Olen Steinhauer's 6 favorite books
The best-selling author recommends works by James Joyce, Milan Kundera, and John le Carré
A Portrait of the Artist as a Young Man by James Joyce (Dover, $3.50). Portrait is the book that made me, at age 19, want to become a novelist. Before Joyce settled down to write Ulysses, he had already made his mark with this coming-of-age story. Nothing can compare to Stephen Dedalus gazing out at the sea and deciding to become an artist, to "re-create life out of life."
Mao II by Don DeLillo (Penguin, $15). With a prologue that's worth the price of admission, this remains my favorite DeLillo. A reclusive novelist, believing that the cultural role of the artist has been subsumed by terrorists, abandons his long-gestating novel and heads out into the world, with disastrous results.
Tinker Tailor Soldier Spy by John le Carré (Penguin, $16). Read this and try to argue that espionage novels are a lesser form of literature. While I hold other spy novels in high esteem, Le Carré's seminal tale of a cuckolded, retired intelligence agent hunting through files and backgrounds for a mole remains the yardstick against which I regularly (and with disappointment) measure my own fiction.
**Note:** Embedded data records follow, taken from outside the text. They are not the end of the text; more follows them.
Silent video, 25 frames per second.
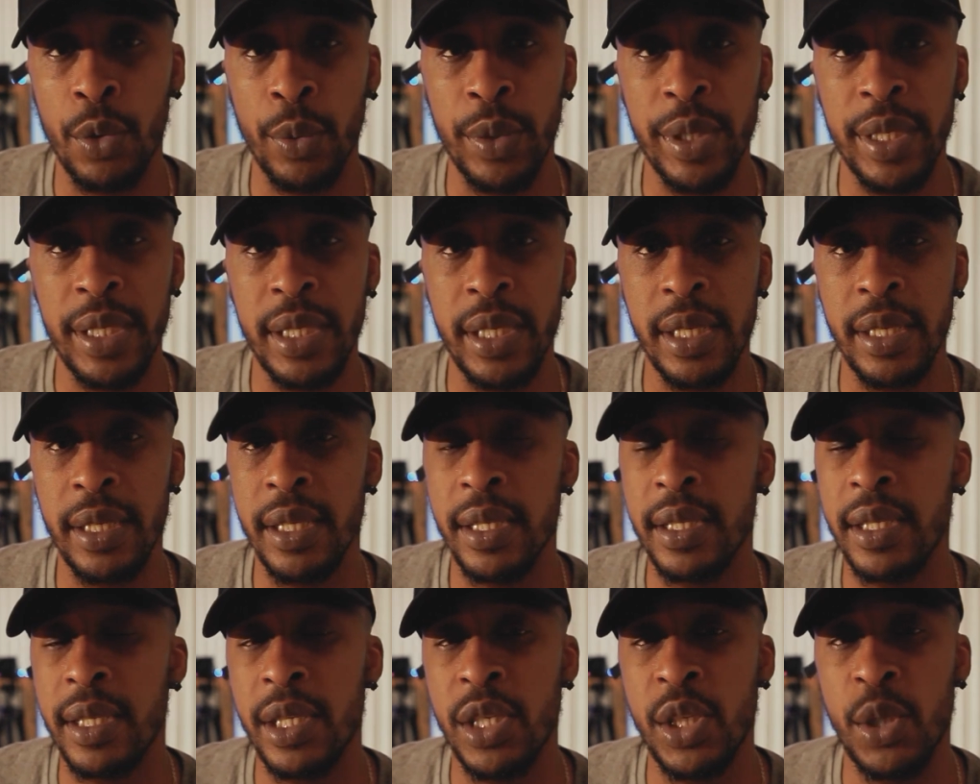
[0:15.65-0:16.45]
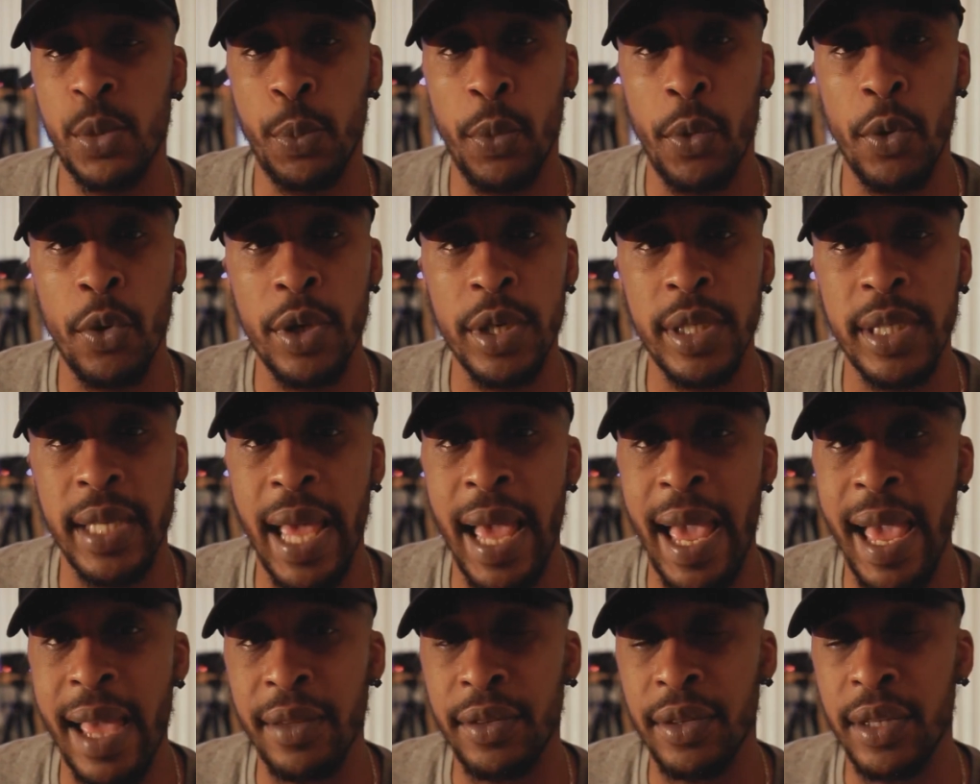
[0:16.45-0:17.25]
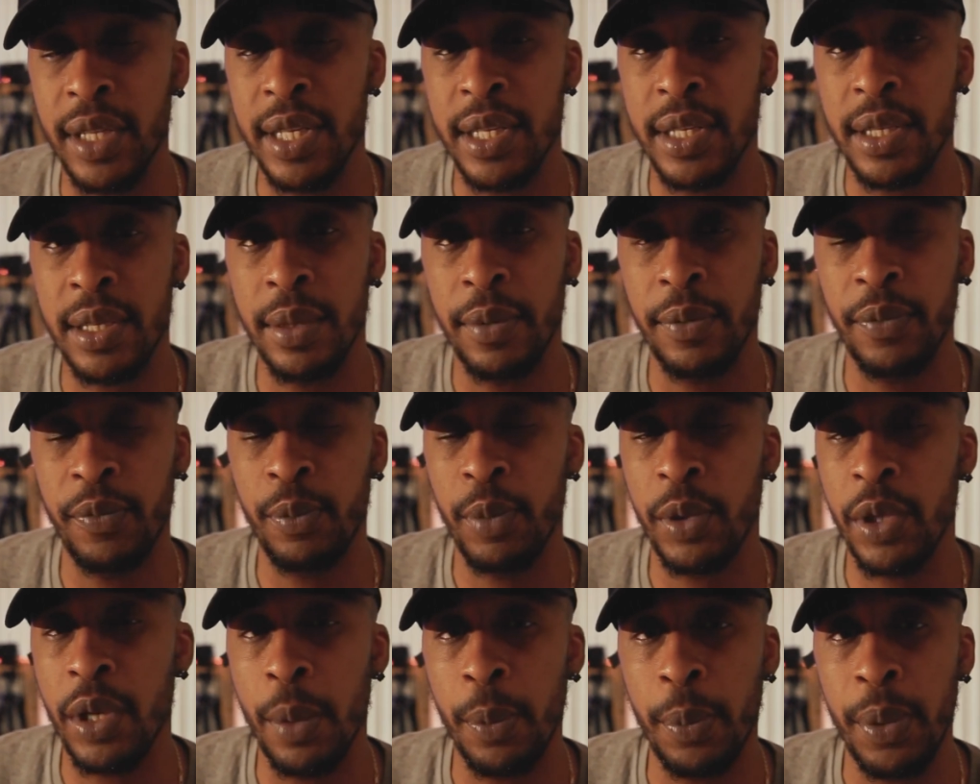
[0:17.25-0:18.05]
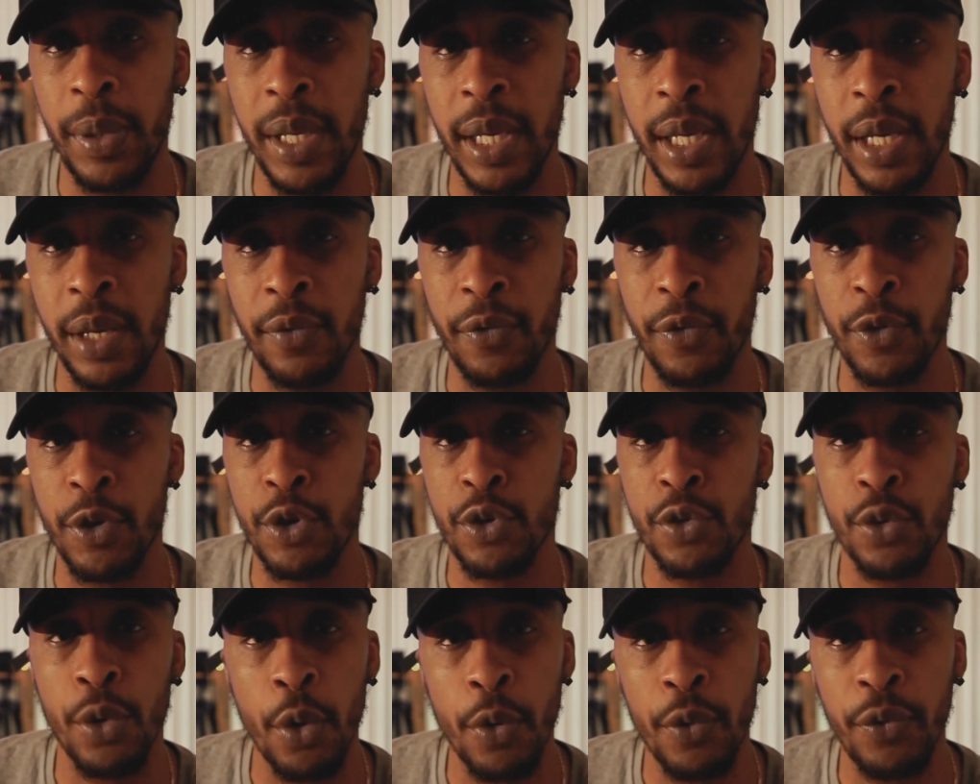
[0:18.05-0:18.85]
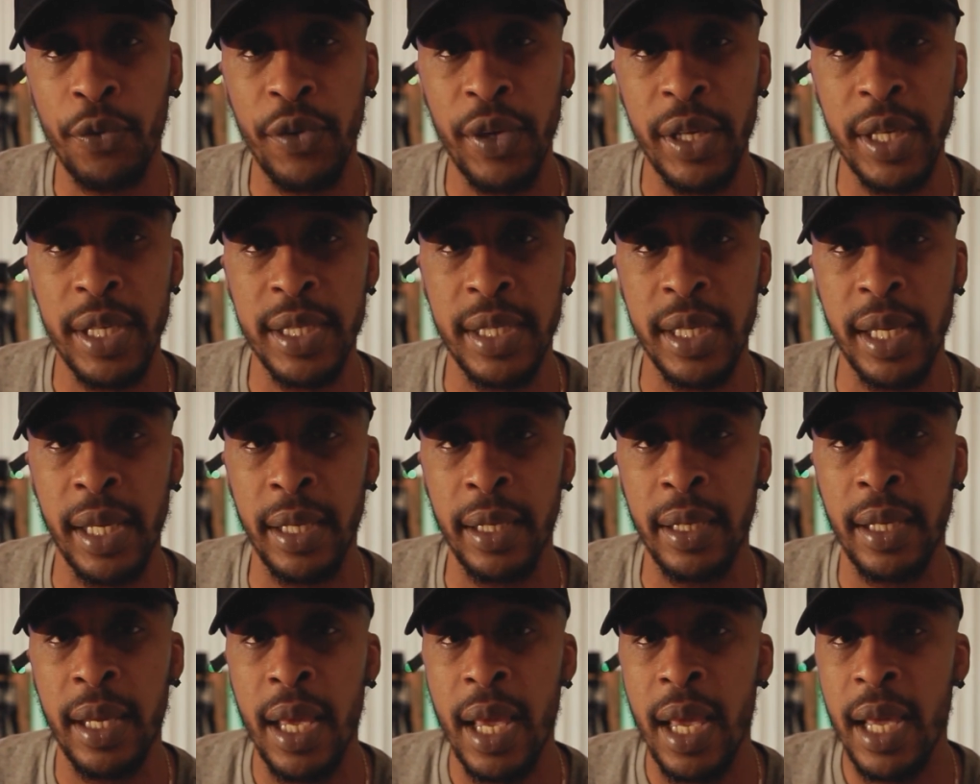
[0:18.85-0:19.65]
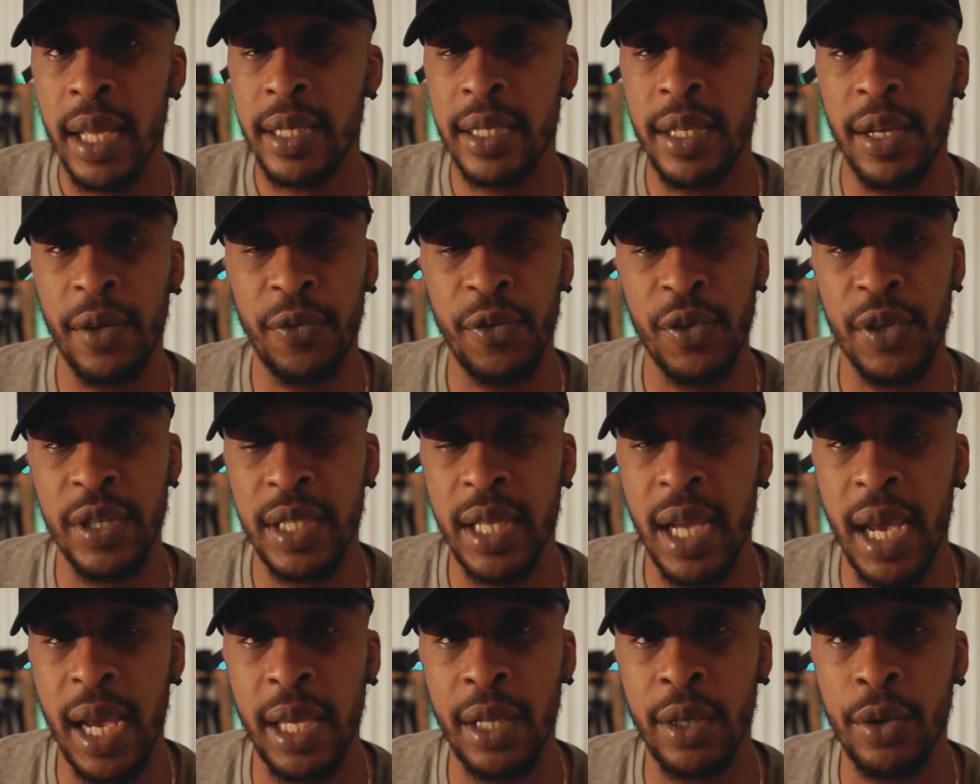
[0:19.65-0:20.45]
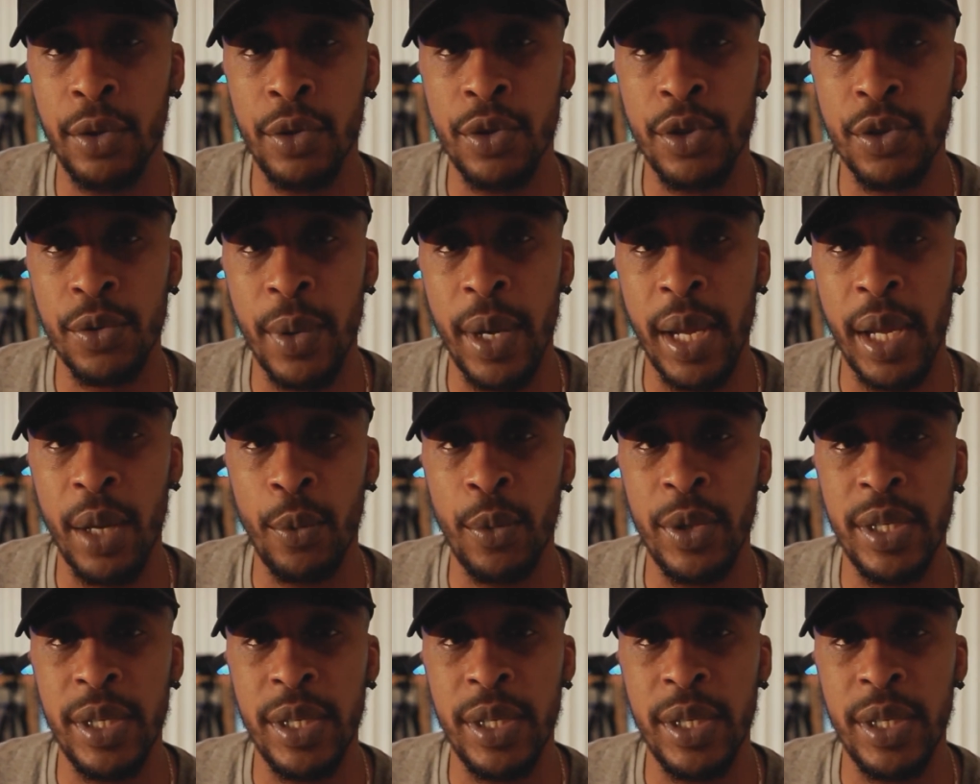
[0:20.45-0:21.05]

We see this in sports, athletes competing for trophies and different titles, right?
The Things They Carried by Tim O'Brien (Mariner, $15). Is this Vietnam War book a story collection or a novel? Is it autobiography or fiction? Is its subject soldiering or fiction writing? A virtuoso, metafictional performance that poses more questions than it answers, The Things They Carried ends up becoming quite possibly America's greatest war novel.
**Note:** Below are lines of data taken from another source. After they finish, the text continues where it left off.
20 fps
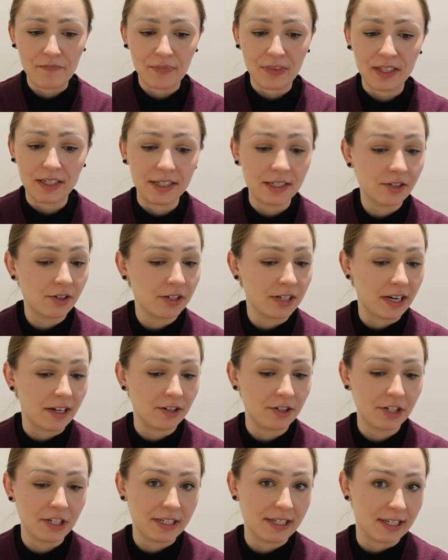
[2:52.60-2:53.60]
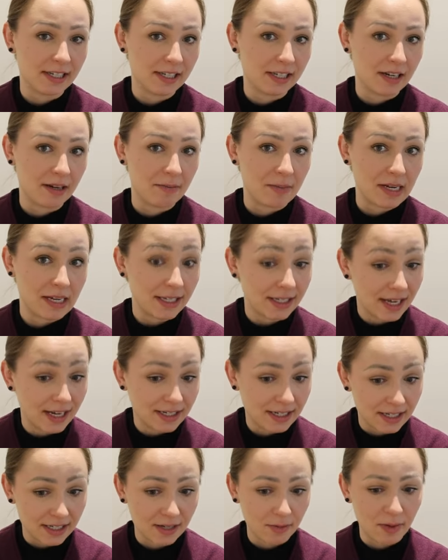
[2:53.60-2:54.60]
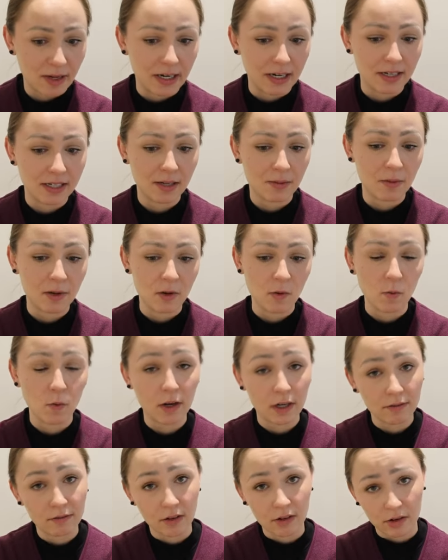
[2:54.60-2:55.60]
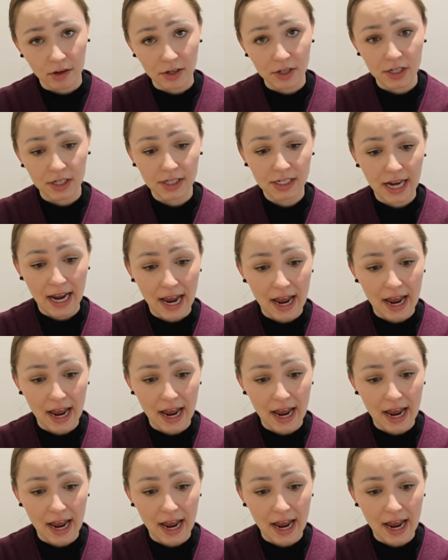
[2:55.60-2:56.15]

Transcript: The district energy system is anticipated to be one of the largest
The Lover by Marguerite Duras (Pantheon, $12). As brief and intense as an ill-conceived love affair, and just as memorable. A 15-year-old French girl in Vietnam embarks on an affair with an older, rich Chinese man, telling her story with a lyricism and raw emotion that's hard to shake.
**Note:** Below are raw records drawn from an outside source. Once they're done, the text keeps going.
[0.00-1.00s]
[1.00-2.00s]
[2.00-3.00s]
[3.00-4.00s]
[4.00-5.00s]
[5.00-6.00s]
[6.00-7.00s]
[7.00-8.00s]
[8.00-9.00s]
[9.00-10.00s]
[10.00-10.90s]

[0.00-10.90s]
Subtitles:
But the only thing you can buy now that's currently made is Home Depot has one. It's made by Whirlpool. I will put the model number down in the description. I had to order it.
The Unbearable Lightness of Being by Milan Kundera (Harper Perennial, $15). How is it possible to write such a philosophically challenging work that is this entertaining and wildly funny? I still don't know, though I've read the novel innumerable times. Everything builds from a simple dilemma — Tomas must choose between domestication and sexual freedom — and snowballs into a celebration of the rich and bountiful breadth of living. I want to be Kundera when I grow up.